**WHAT YOU NEED TO DO**
For the data below, restate word for word only the lines from the line containing "Silent video, 20 frames per second." through the line containing "[0:02.03-0:03.05]", both ends included.

━━━━━ INPUT

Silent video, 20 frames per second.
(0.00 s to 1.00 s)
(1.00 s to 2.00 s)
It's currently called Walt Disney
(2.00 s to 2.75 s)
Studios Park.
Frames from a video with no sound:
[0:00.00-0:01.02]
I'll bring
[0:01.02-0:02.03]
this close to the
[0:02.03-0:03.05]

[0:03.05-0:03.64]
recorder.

━━━━━━━━━━
━━━━━ INPUT

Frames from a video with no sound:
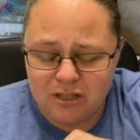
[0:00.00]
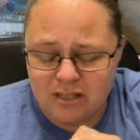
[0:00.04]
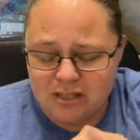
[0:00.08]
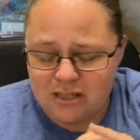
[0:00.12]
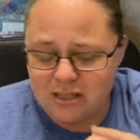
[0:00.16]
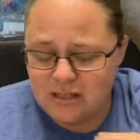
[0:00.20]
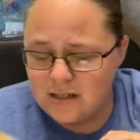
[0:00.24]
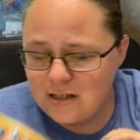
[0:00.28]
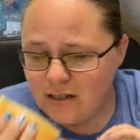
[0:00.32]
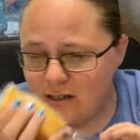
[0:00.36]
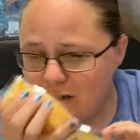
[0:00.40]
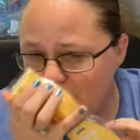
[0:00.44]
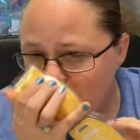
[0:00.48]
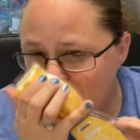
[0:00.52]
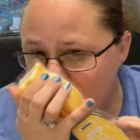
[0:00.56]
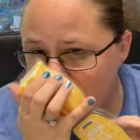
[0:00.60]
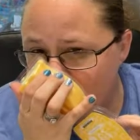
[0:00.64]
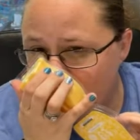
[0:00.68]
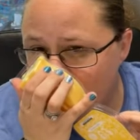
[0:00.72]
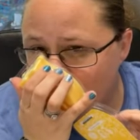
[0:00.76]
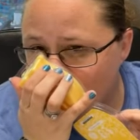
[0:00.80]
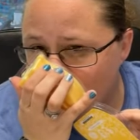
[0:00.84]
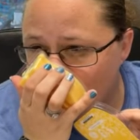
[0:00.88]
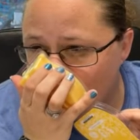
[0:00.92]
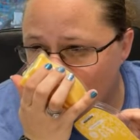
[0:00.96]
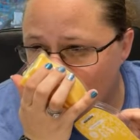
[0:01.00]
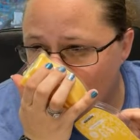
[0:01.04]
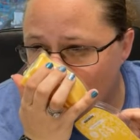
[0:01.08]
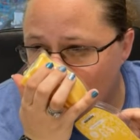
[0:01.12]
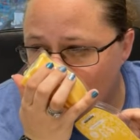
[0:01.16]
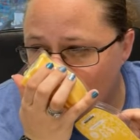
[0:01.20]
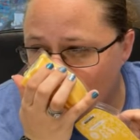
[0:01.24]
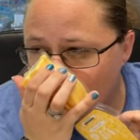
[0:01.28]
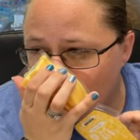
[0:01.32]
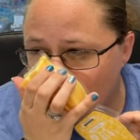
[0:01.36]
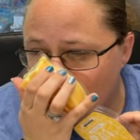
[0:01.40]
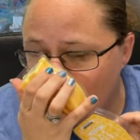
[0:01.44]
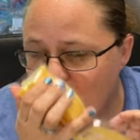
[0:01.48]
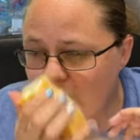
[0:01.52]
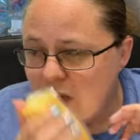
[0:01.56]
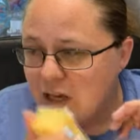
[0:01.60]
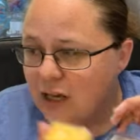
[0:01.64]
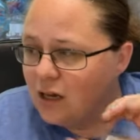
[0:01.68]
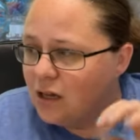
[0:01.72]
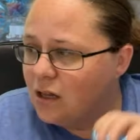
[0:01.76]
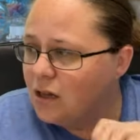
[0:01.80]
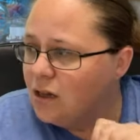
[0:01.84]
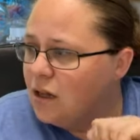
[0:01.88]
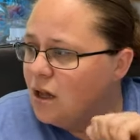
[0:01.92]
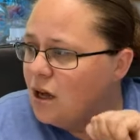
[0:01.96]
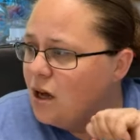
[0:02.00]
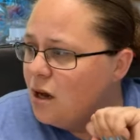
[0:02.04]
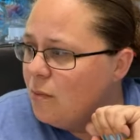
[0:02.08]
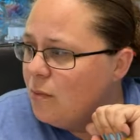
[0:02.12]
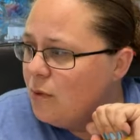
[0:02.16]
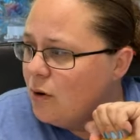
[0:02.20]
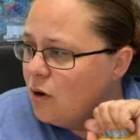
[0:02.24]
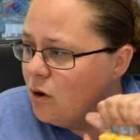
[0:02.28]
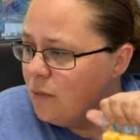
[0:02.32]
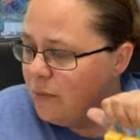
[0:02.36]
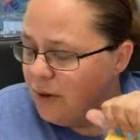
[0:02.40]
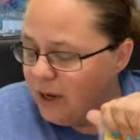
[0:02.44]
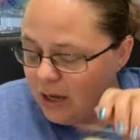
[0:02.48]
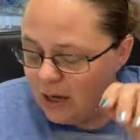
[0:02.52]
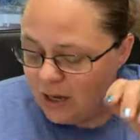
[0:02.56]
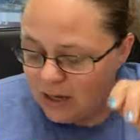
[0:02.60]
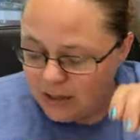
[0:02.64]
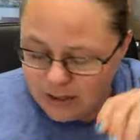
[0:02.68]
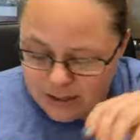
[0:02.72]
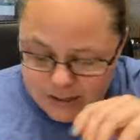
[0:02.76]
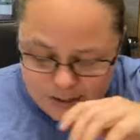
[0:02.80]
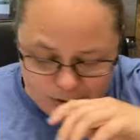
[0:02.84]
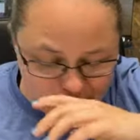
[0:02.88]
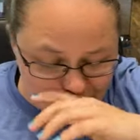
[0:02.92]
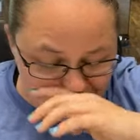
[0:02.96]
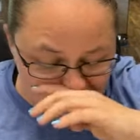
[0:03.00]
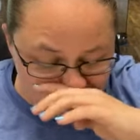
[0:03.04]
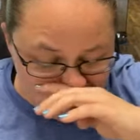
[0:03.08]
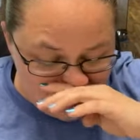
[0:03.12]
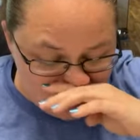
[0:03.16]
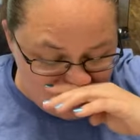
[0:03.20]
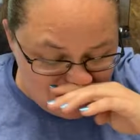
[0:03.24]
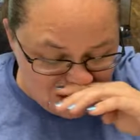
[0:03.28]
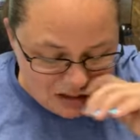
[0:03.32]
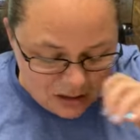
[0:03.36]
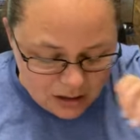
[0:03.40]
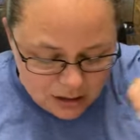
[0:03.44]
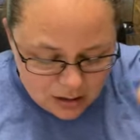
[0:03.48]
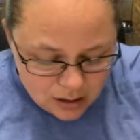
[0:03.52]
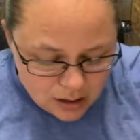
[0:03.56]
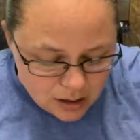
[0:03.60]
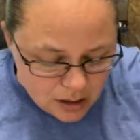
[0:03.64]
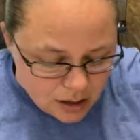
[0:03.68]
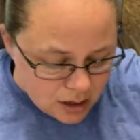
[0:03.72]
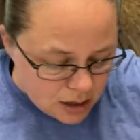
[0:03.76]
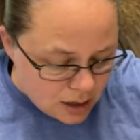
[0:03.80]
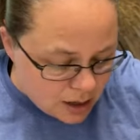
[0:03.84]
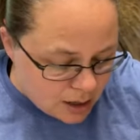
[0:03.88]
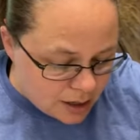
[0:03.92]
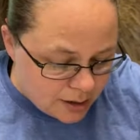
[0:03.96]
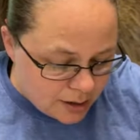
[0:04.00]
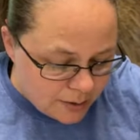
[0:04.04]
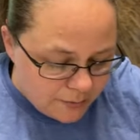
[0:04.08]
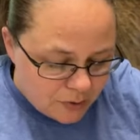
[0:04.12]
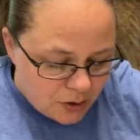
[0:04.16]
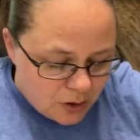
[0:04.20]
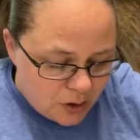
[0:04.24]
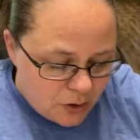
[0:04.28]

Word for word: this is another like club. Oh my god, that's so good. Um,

━━━━━━━━━━
━━━━━ INPUT

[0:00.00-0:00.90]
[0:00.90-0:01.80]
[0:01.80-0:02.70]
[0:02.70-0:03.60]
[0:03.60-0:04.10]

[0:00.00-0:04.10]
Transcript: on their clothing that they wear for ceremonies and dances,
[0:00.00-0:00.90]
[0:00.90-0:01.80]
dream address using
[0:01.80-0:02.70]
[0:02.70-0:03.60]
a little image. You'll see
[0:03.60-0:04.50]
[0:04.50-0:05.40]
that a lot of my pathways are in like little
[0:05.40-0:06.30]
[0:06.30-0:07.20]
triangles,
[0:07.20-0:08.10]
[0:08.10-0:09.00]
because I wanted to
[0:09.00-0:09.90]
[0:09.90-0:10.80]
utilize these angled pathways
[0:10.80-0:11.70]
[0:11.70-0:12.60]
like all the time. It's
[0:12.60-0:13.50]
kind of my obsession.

━━━━━━━━━━

**ANSWER TO THIS PROBLEM**
Silent video, 20 frames per second.
(0.00 s to 1.00 s)
(1.00 s to 2.00 s)
It's currently called Walt Disney
(2.00 s to 2.75 s)
Studios Park.
Frames from a video with no sound:
[0:00.00-0:01.02]
I'll bring
[0:01.02-0:02.03]
this close to the
[0:02.03-0:03.05]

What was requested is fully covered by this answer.